##### Input
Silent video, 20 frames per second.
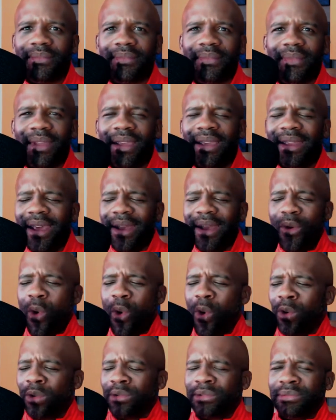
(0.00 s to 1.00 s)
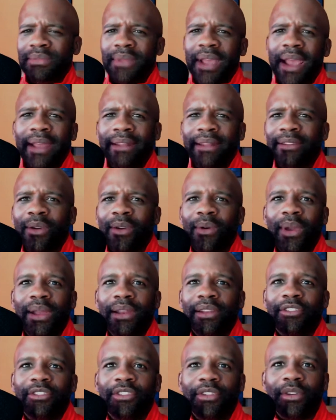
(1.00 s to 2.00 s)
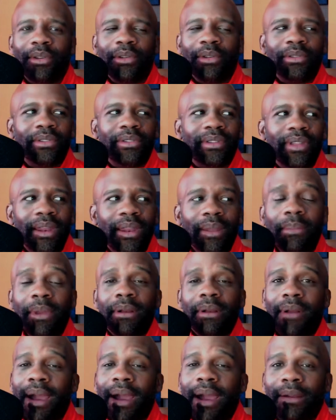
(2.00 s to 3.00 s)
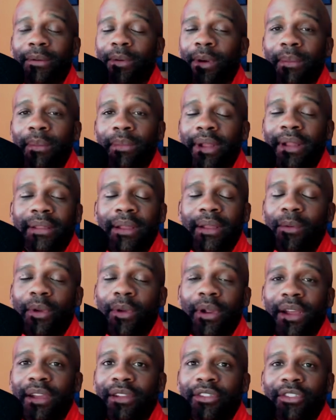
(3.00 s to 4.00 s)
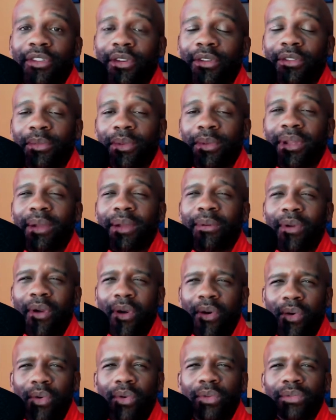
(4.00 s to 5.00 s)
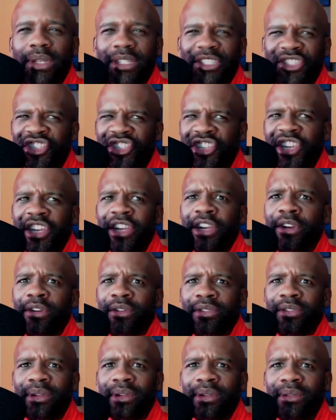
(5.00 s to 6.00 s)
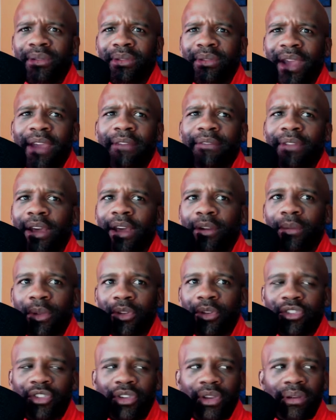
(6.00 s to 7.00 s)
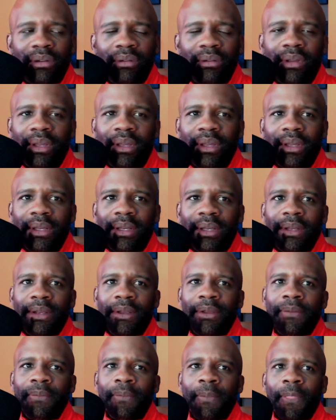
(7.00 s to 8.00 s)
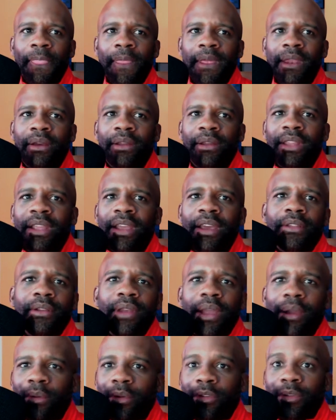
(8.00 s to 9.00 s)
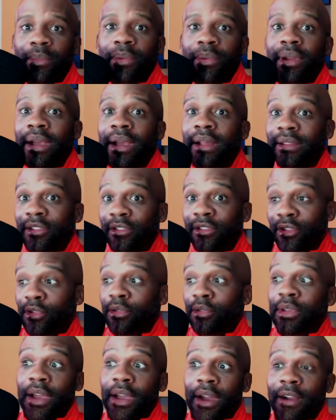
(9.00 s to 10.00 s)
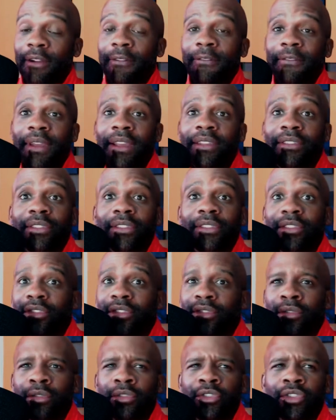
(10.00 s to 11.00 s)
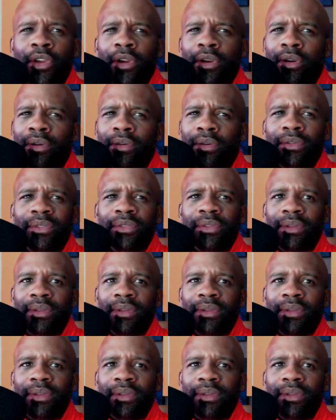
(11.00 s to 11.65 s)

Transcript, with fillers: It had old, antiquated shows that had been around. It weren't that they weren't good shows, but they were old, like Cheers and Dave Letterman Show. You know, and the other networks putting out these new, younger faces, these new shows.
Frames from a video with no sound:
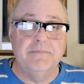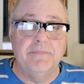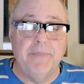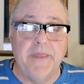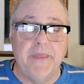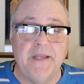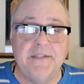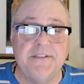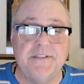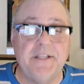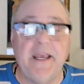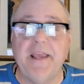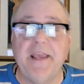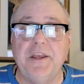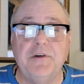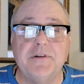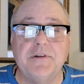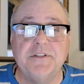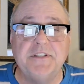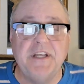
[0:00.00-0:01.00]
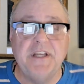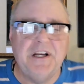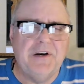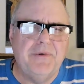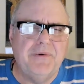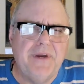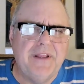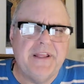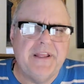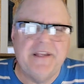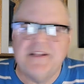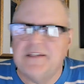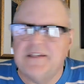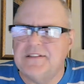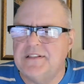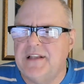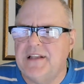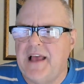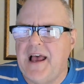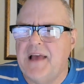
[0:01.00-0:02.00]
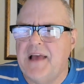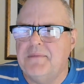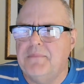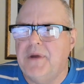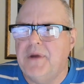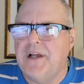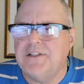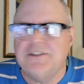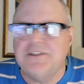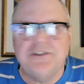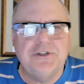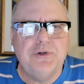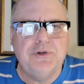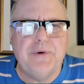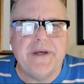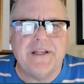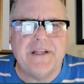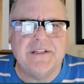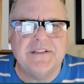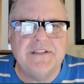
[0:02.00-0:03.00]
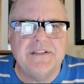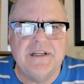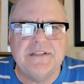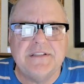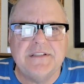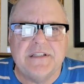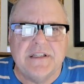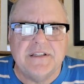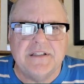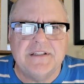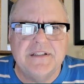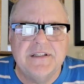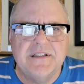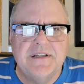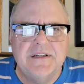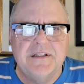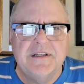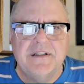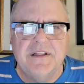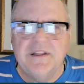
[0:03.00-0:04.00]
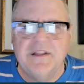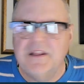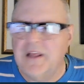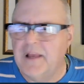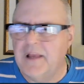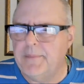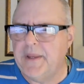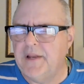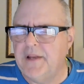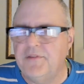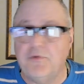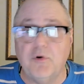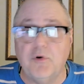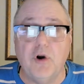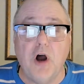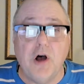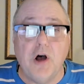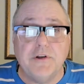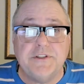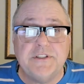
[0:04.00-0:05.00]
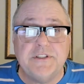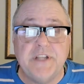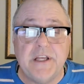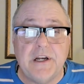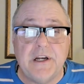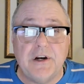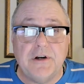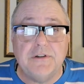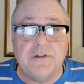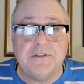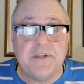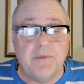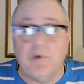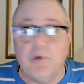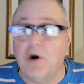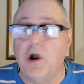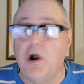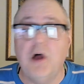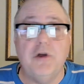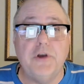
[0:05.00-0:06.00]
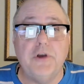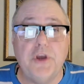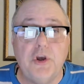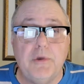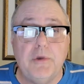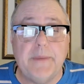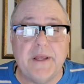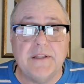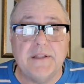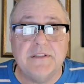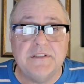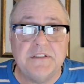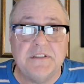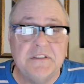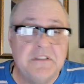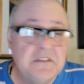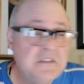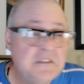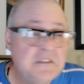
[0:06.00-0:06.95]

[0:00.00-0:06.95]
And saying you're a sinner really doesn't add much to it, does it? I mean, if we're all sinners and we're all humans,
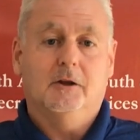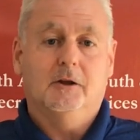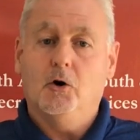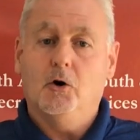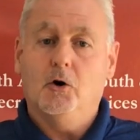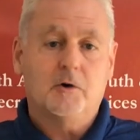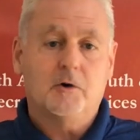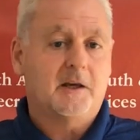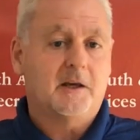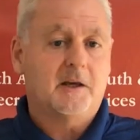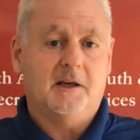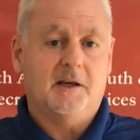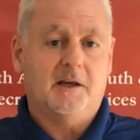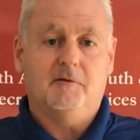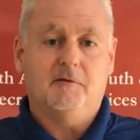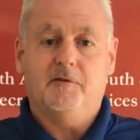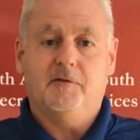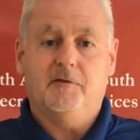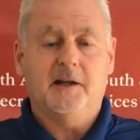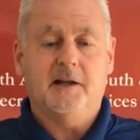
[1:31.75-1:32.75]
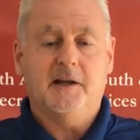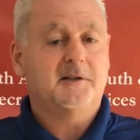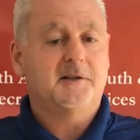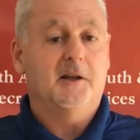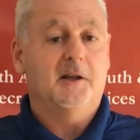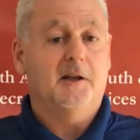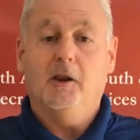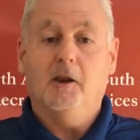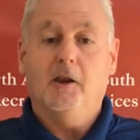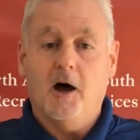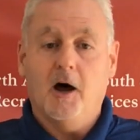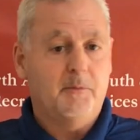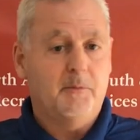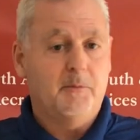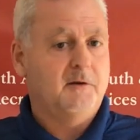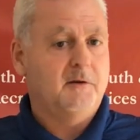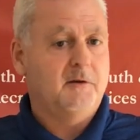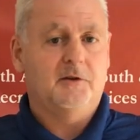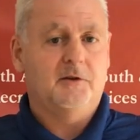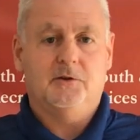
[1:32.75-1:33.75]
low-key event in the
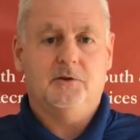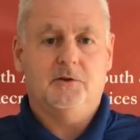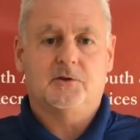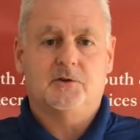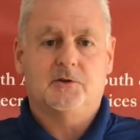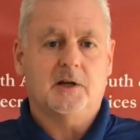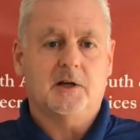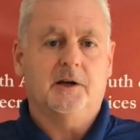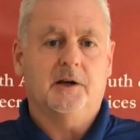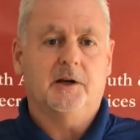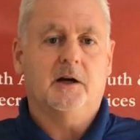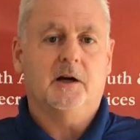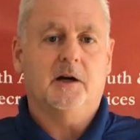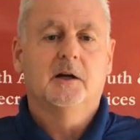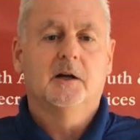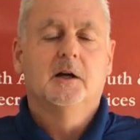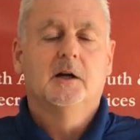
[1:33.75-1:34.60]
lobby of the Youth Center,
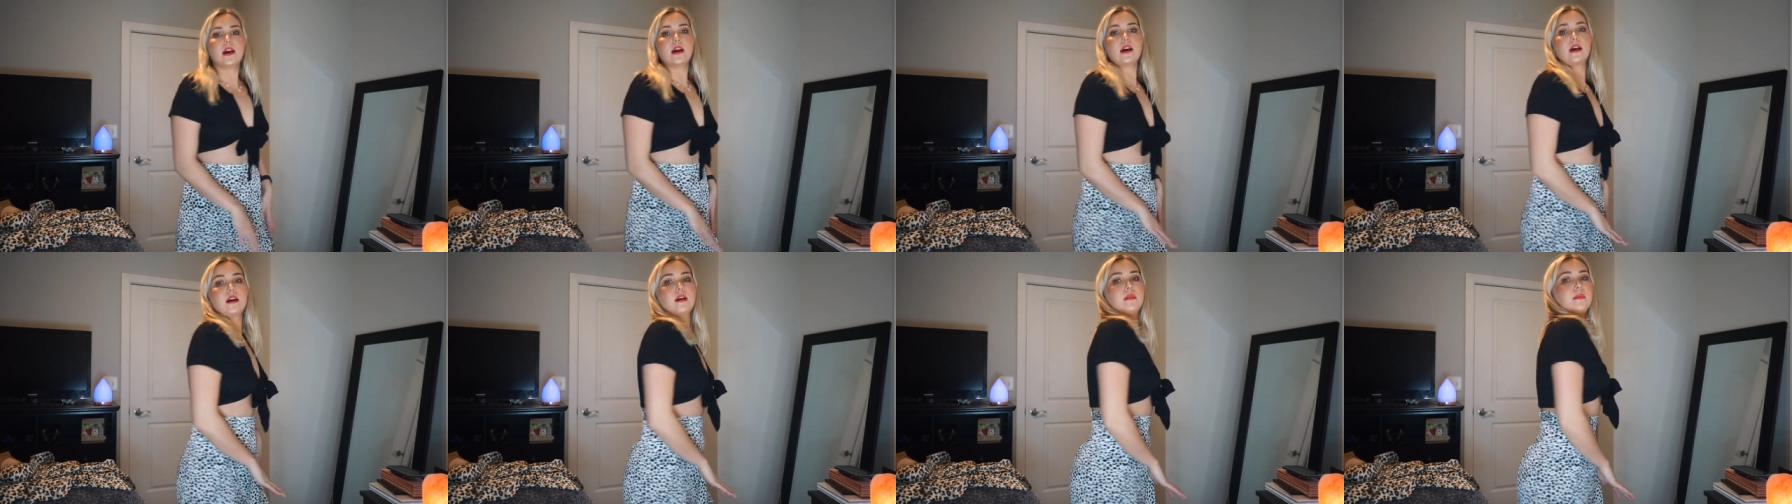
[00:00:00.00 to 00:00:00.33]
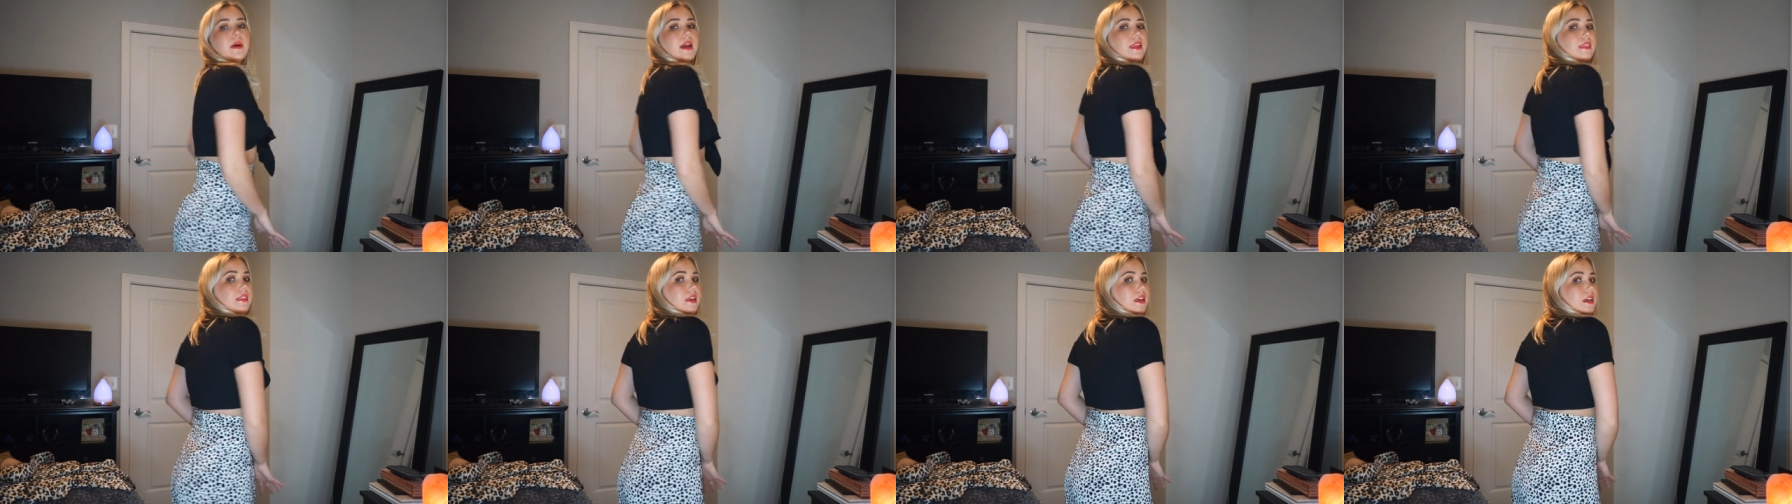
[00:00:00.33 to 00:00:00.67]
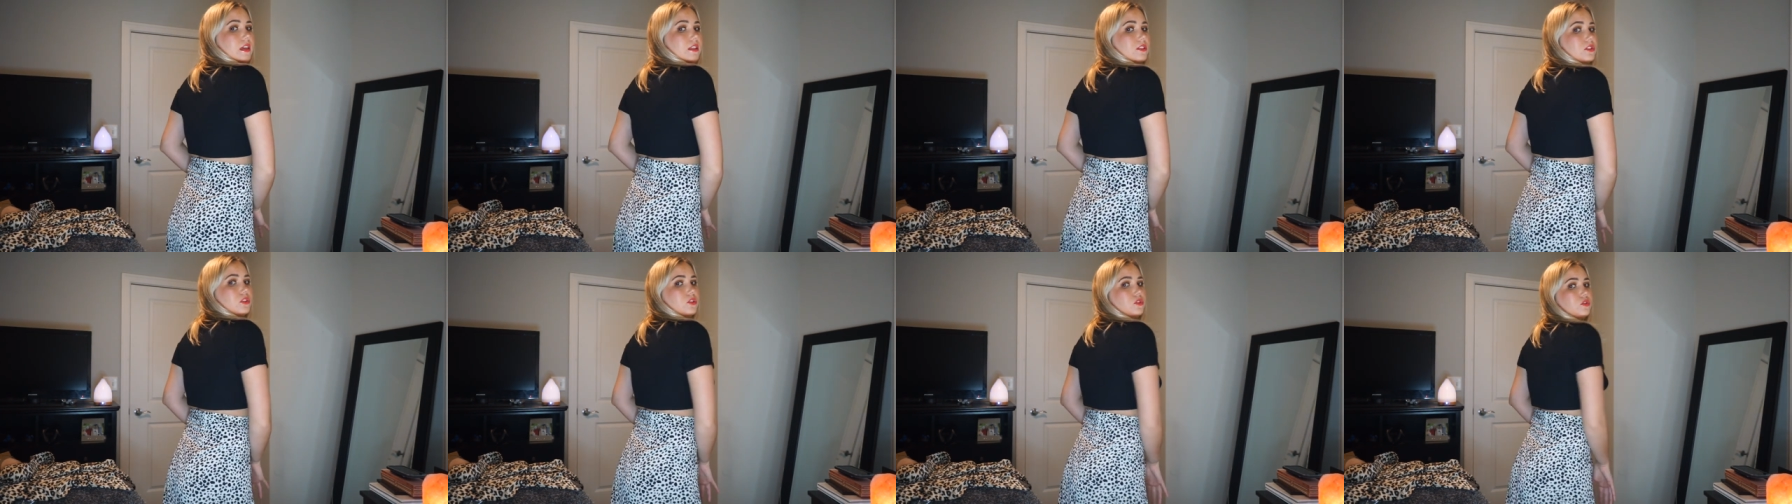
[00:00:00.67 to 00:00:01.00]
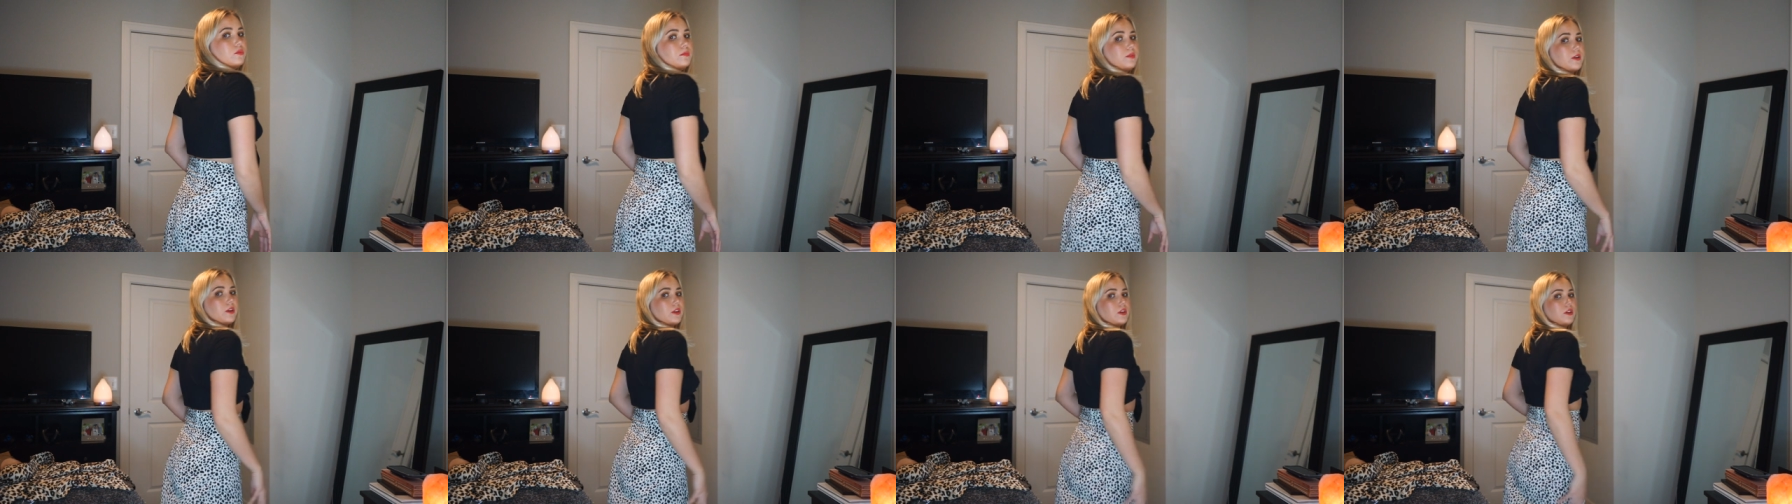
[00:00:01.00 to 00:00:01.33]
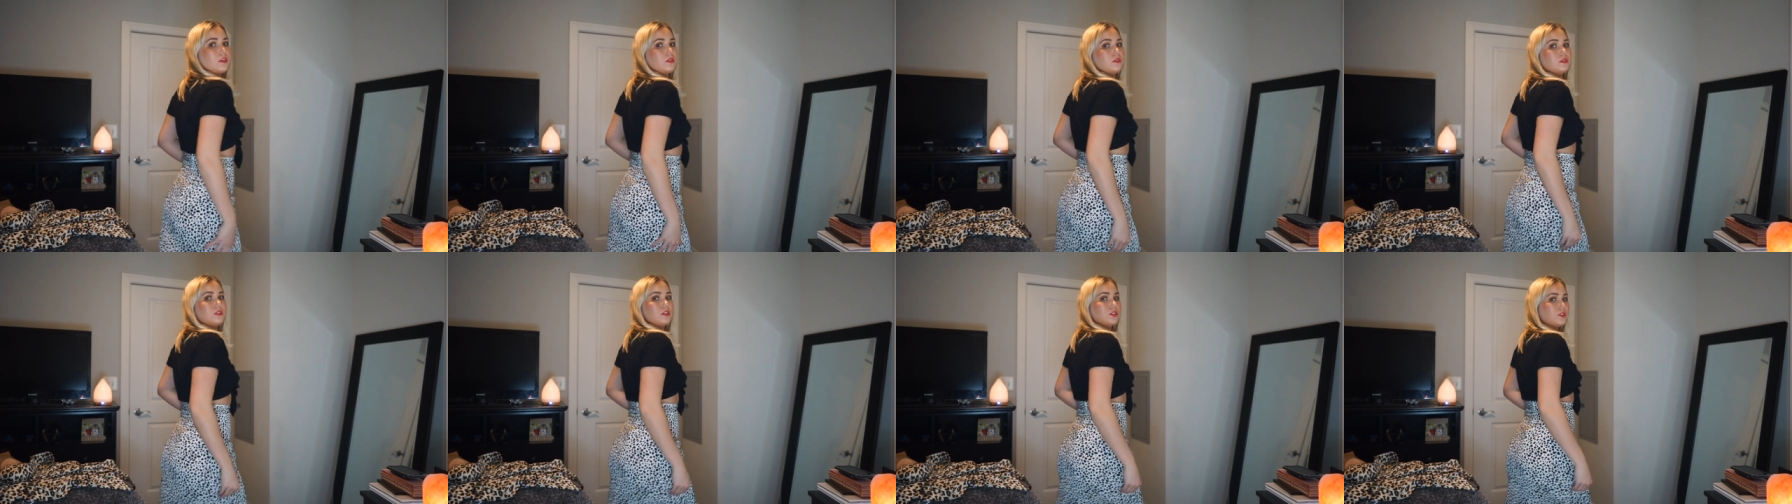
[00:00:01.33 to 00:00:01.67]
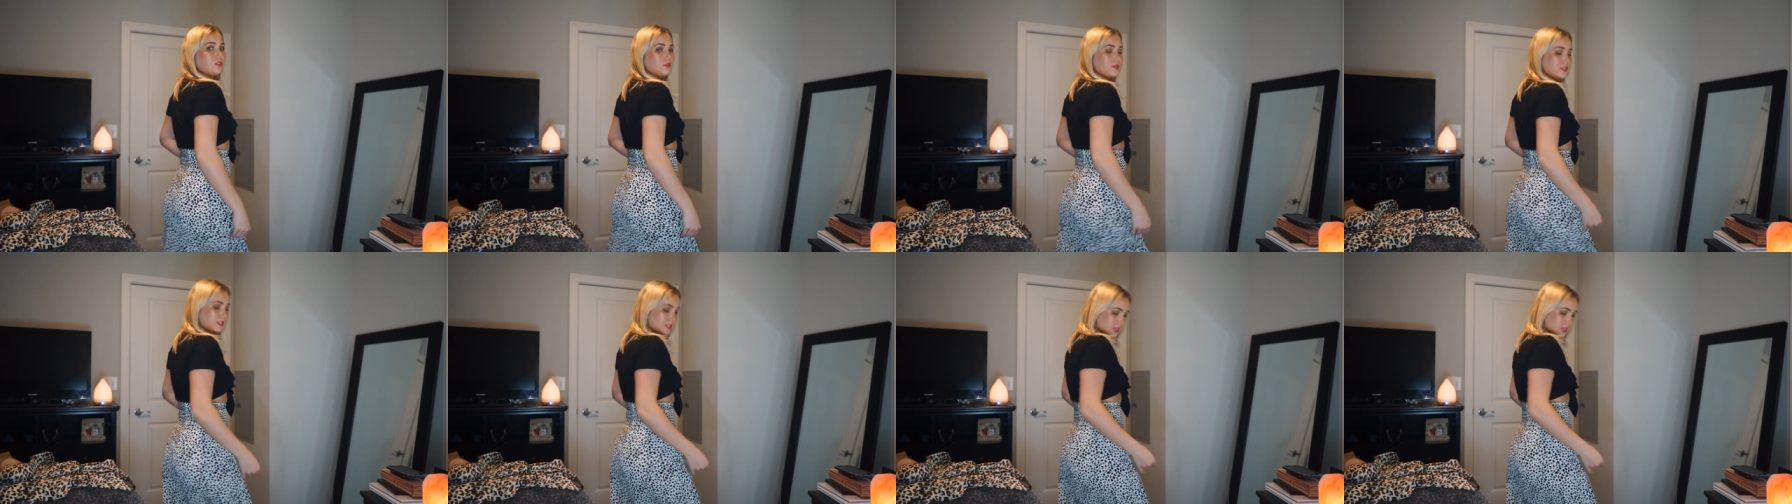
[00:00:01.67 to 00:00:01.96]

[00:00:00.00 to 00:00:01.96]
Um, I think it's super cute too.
##########
What you are asked to do
Give back the lines word for word, from the very first in the material above to the one that has "Frames from a", both included, without the pictures.

Exercise result
Silent video, 20 frames per second.
(0.00 s to 1.00 s)
(1.00 s to 2.00 s)
(2.00 s to 3.00 s)
(3.00 s to 4.00 s)
(4.00 s to 5.00 s)
(5.00 s to 6.00 s)
(6.00 s to 7.00 s)
(7.00 s to 8.00 s)
(8.00 s to 9.00 s)
(9.00 s to 10.00 s)
(10.00 s to 11.00 s)
(11.00 s to 11.65 s)

Transcript, with fillers: It had old, antiquated shows that had been around. It weren't that they weren't good shows, but they were old, like Cheers and Dave Letterman Show. You know, and the other networks putting out these new, younger faces, these new shows.
Frames from a video with no sound:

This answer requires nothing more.